BEGIN Provided entries

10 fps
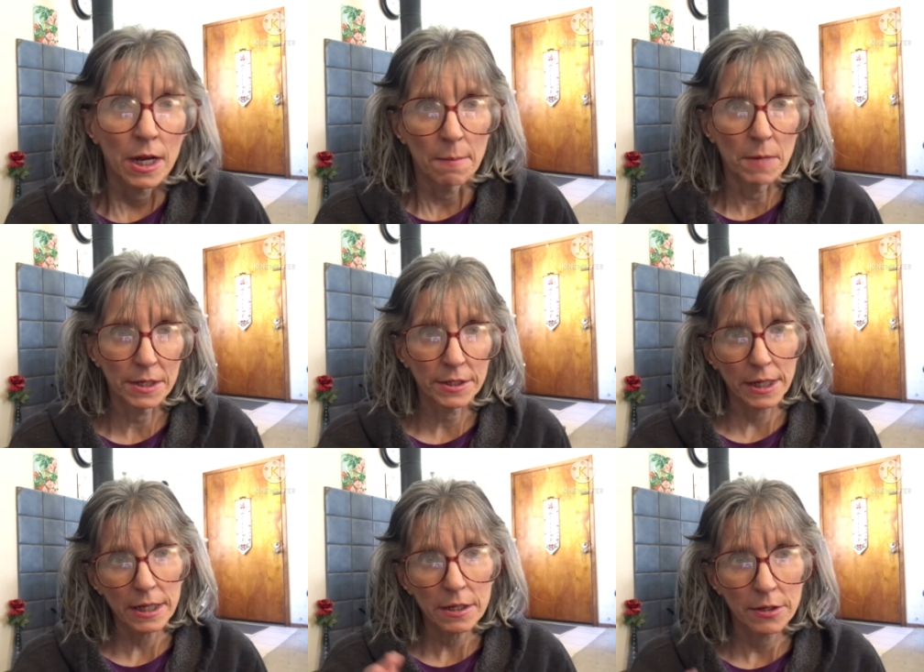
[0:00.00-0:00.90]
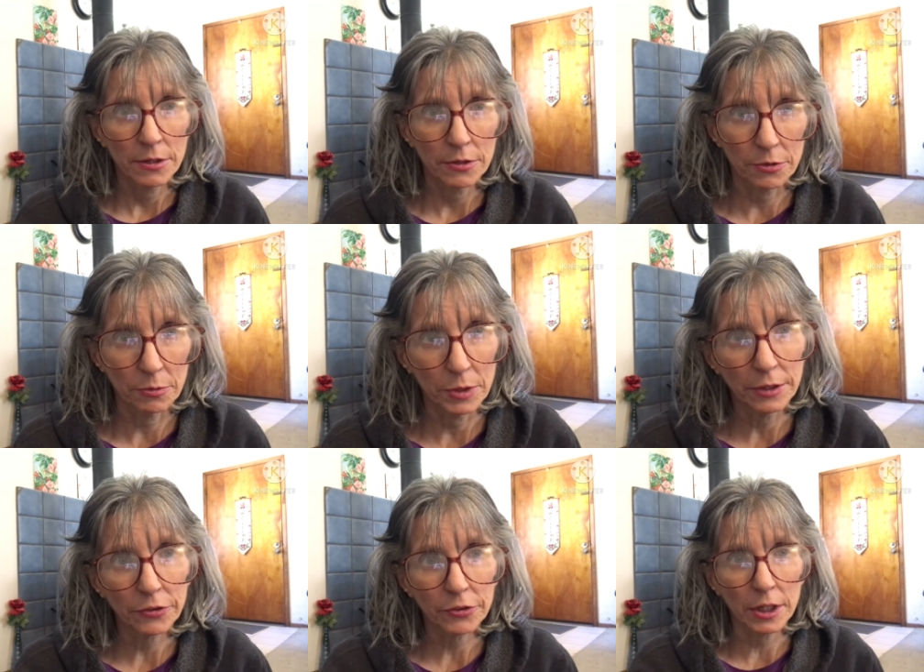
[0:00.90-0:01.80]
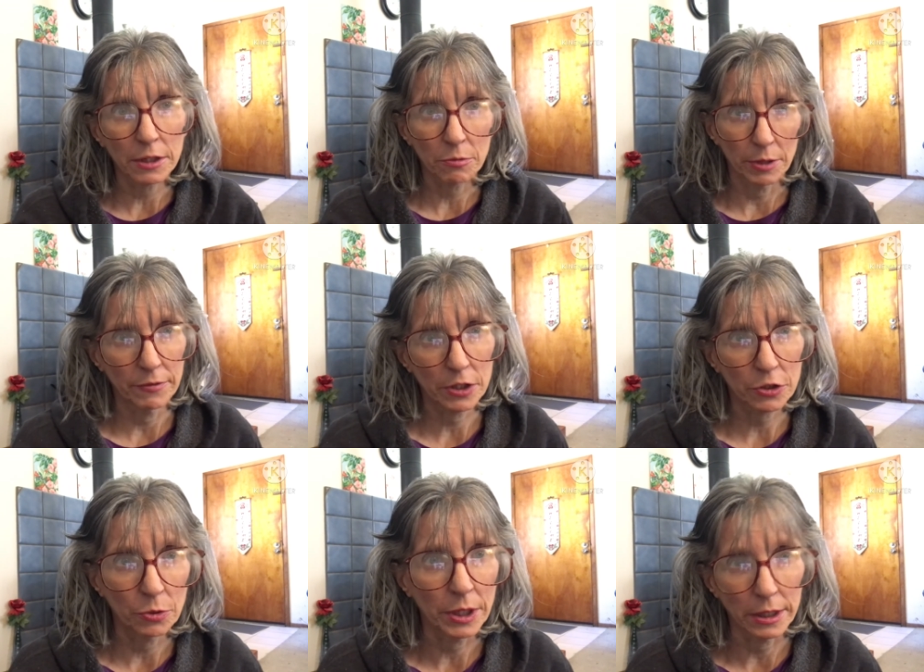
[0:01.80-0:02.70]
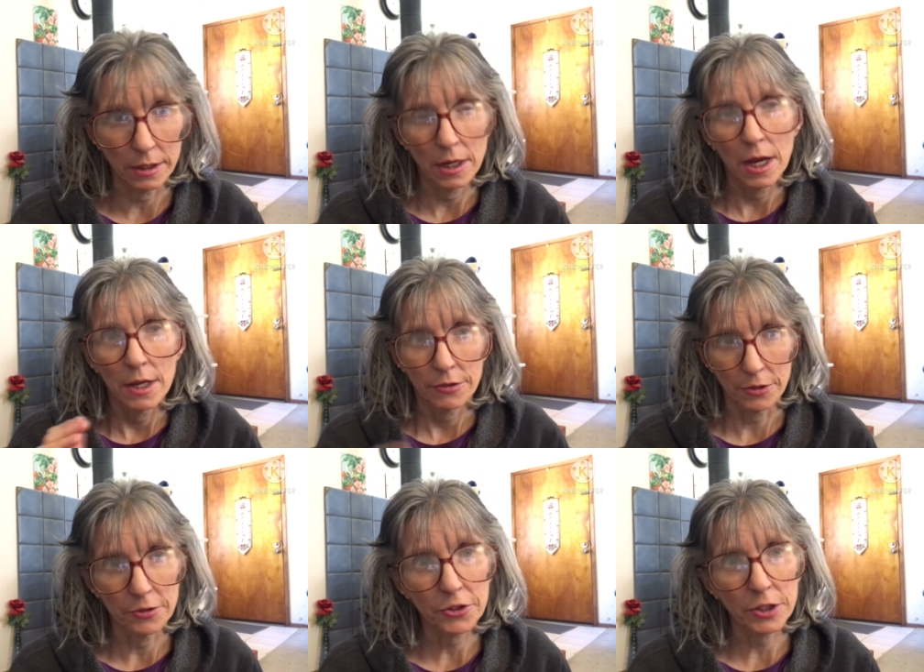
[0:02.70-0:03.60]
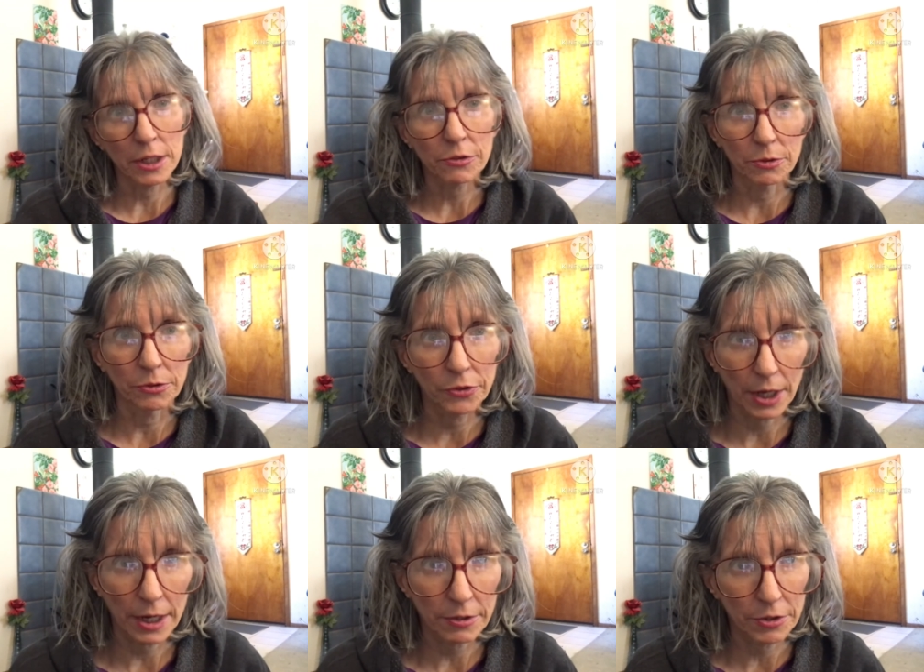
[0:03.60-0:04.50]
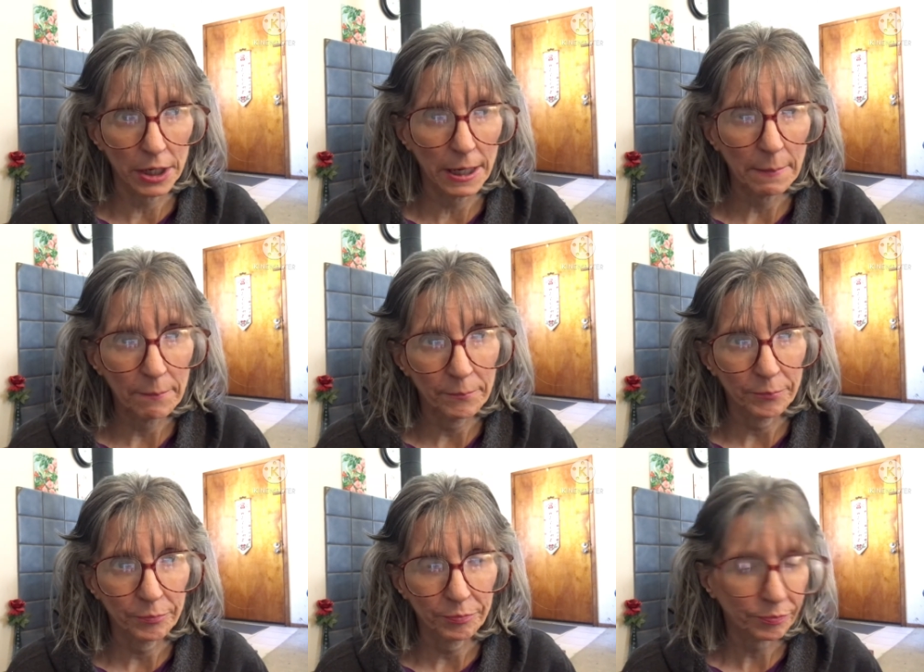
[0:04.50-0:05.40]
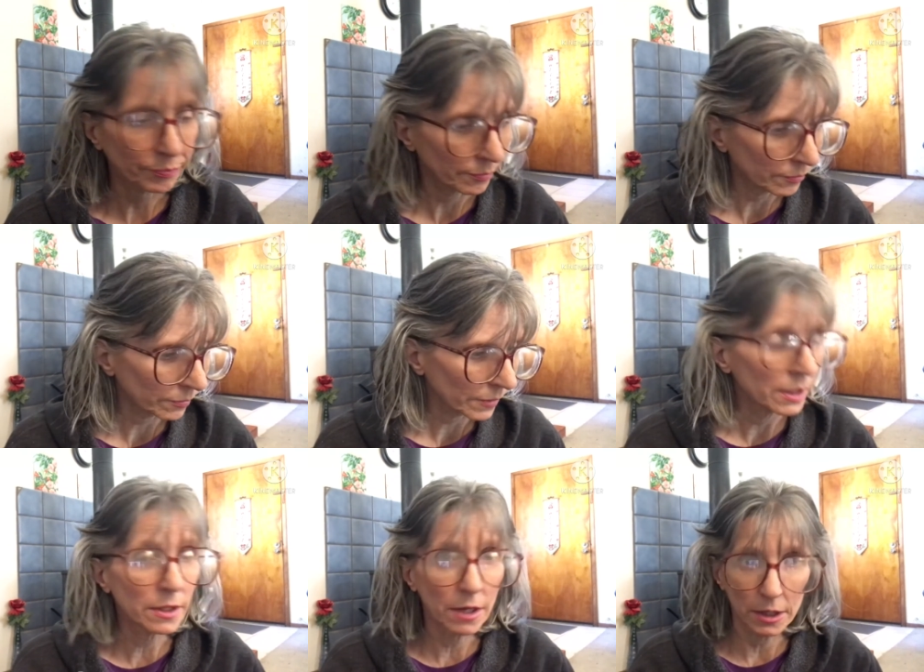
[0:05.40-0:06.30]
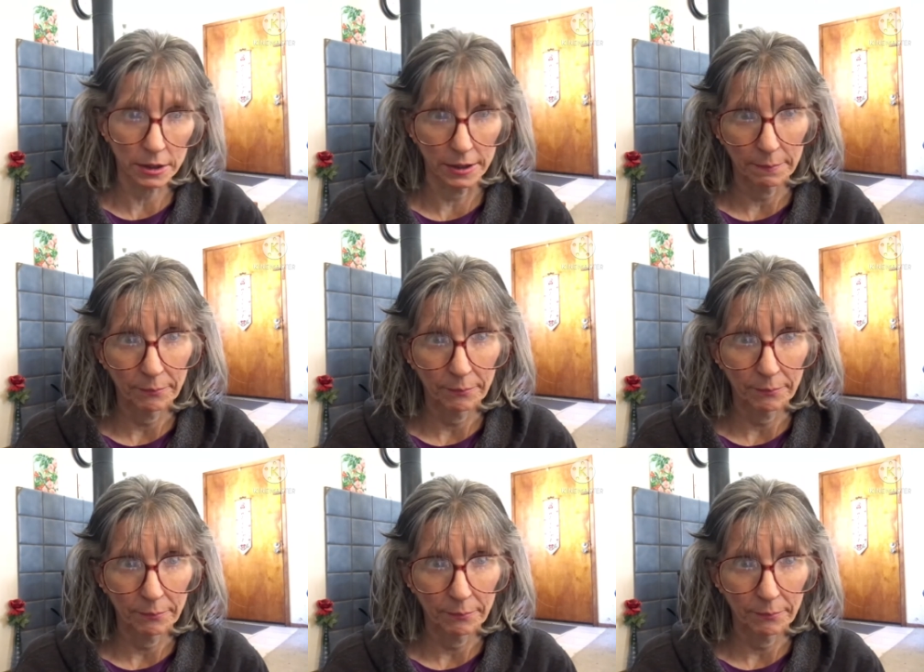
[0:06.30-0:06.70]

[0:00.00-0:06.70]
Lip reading: Monday through Wednesday, Raven Queen. Thursday through Saturday, Nala.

END Provided entries

- _Problem_
Everything in the listing must be restated word for word, except for the pictures.

- _Reply_
10 fps
[0:00.00-0:00.90]
[0:00.90-0:01.80]
[0:01.80-0:02.70]
[0:02.70-0:03.60]
[0:03.60-0:04.50]
[0:04.50-0:05.40]
[0:05.40-0:06.30]
[0:06.30-0:06.70]

[0:00.00-0:06.70]
Lip reading: Monday through Wednesday, Raven Queen. Thursday through Saturday, Nala.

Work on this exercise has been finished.